Other Maryland Federal District Court decisions have disagreed with snap removal, noting that “a literal reading of the statute, which effectively rewards docket monitoring and the ability to take swift legal action, privileges sophisticated litigants over those perhaps unfamiliar with the peculiarities of federal jurisdiction.” Teamsters Loc. 677 Health Servs. & Ins. Plan v. Friedman, No. CV CCB-18-3868, 2019 WL 5423727, at *4 (D. Md. Oct. 23, 2019). Recent decisions have taken this analysis a step further, noting that while the 4th Circuit has not expressly addressed the issue, but ultimately concludes that “[a] functional interpretation of § 1441(b)(2) better promotes its purpose of preventing gamesmanship.” Sommer v. BMW of N. Am. LLC, No. CV RDB-20-3027, 2021 WL 1890651, at *3 (D. Md. May 11, 2021). These decisions emphasize the position that the literal reading of the forum defendant rule yields absurd results given its express purpose. See Teamsters Loc. 677, No. CV CCB-18-3868, 2019 WL 5423727, at *3 (D. Md. Oct. 23, 2019).

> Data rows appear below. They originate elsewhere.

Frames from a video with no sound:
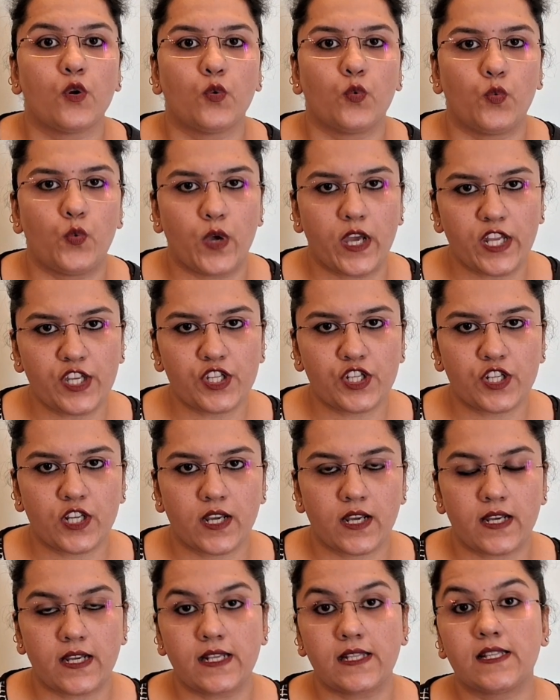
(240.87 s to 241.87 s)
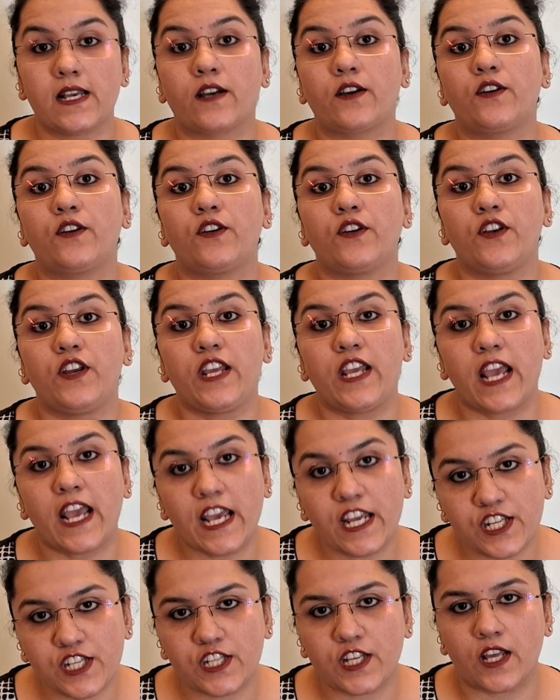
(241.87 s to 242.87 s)
which is a
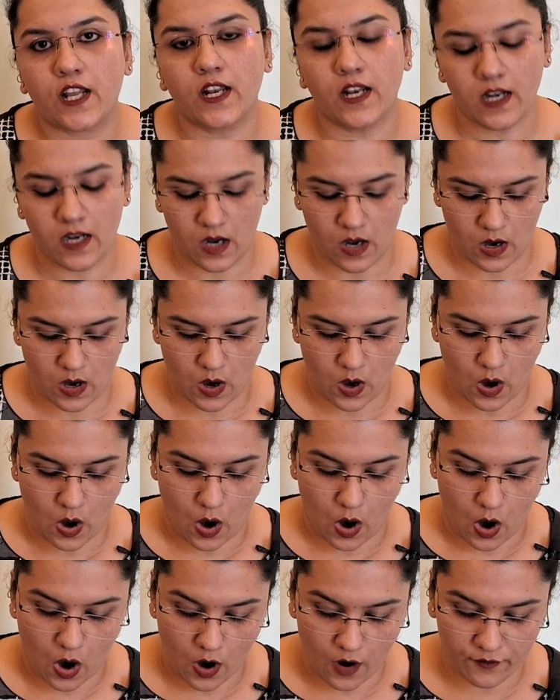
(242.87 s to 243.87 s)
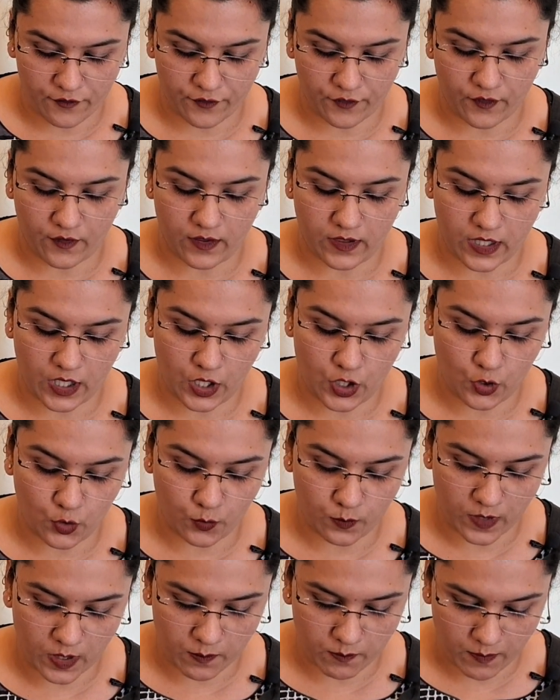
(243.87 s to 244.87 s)
creation of the
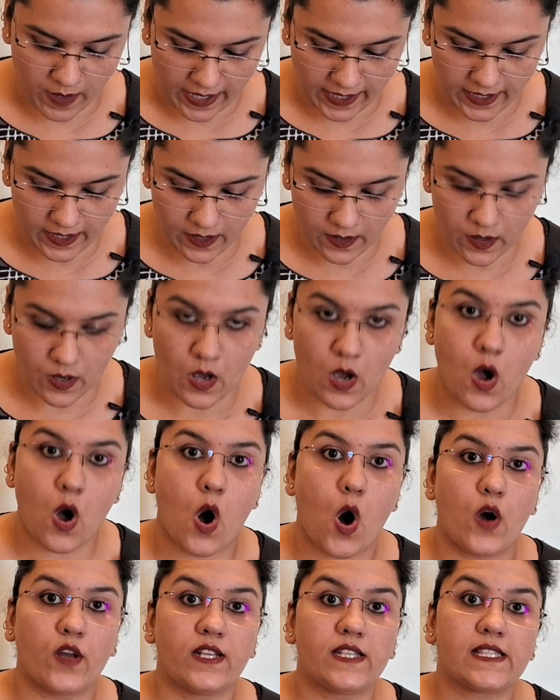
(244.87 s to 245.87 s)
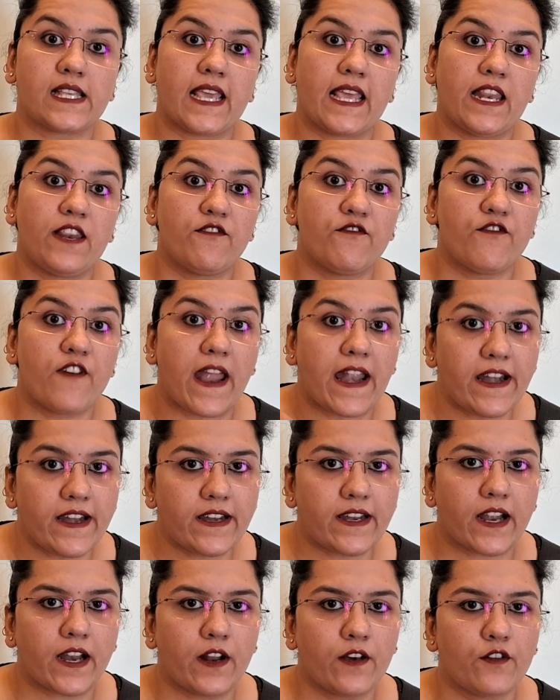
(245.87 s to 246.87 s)
human mind or is
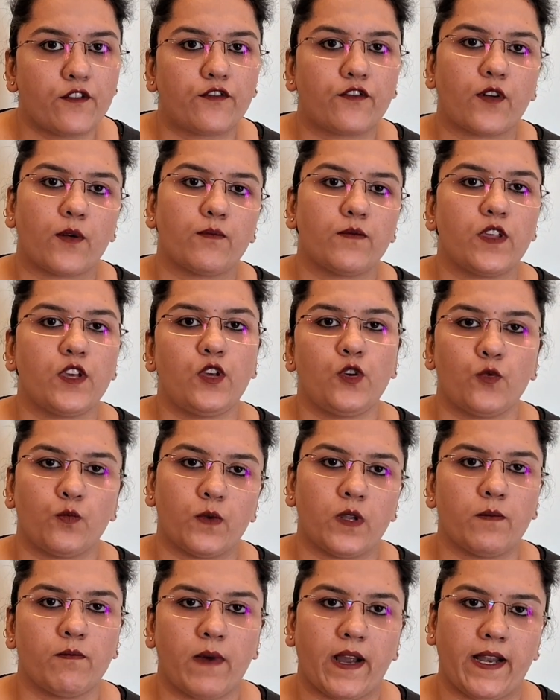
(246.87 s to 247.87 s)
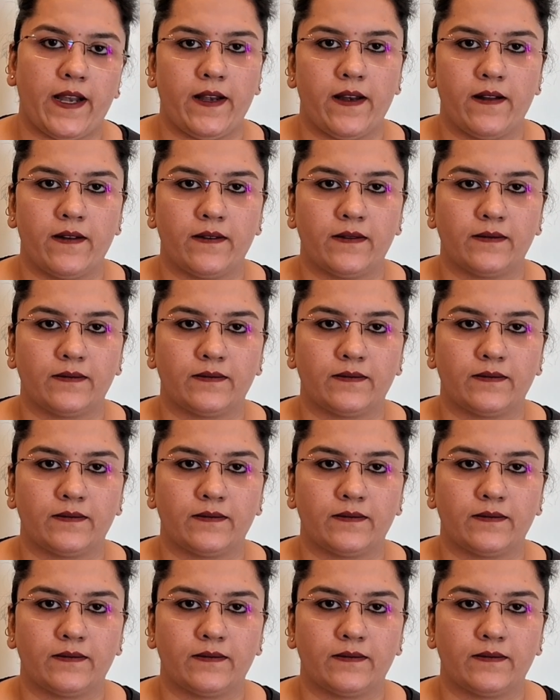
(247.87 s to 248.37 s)
invented from the human mind.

As a result, snap removal is still available to non-forum defendants in Maryland. Still, recent decisions in the United States District Court for the District of Maryland show a trend toward opposing snap removal. Ultimately, it will fall upon the United States Court of Appeals for the 4th Circuit to resolve the split and let both litigants and the Federal District Courts within the 4th Circuit know whether non-forum defendants can snap their fingers and remove to Federal Court all by themselves before forum defendants are “joined and served.” See LIL JON, et al., Snap Yo Fingers (TVT Records 2006). Defendants seeking to mitigate plaintiffs’ inherent forum selection advantage should still consider snap removal in Maryland. Still, there is a distinct possibility of remand to state court given recent District trends.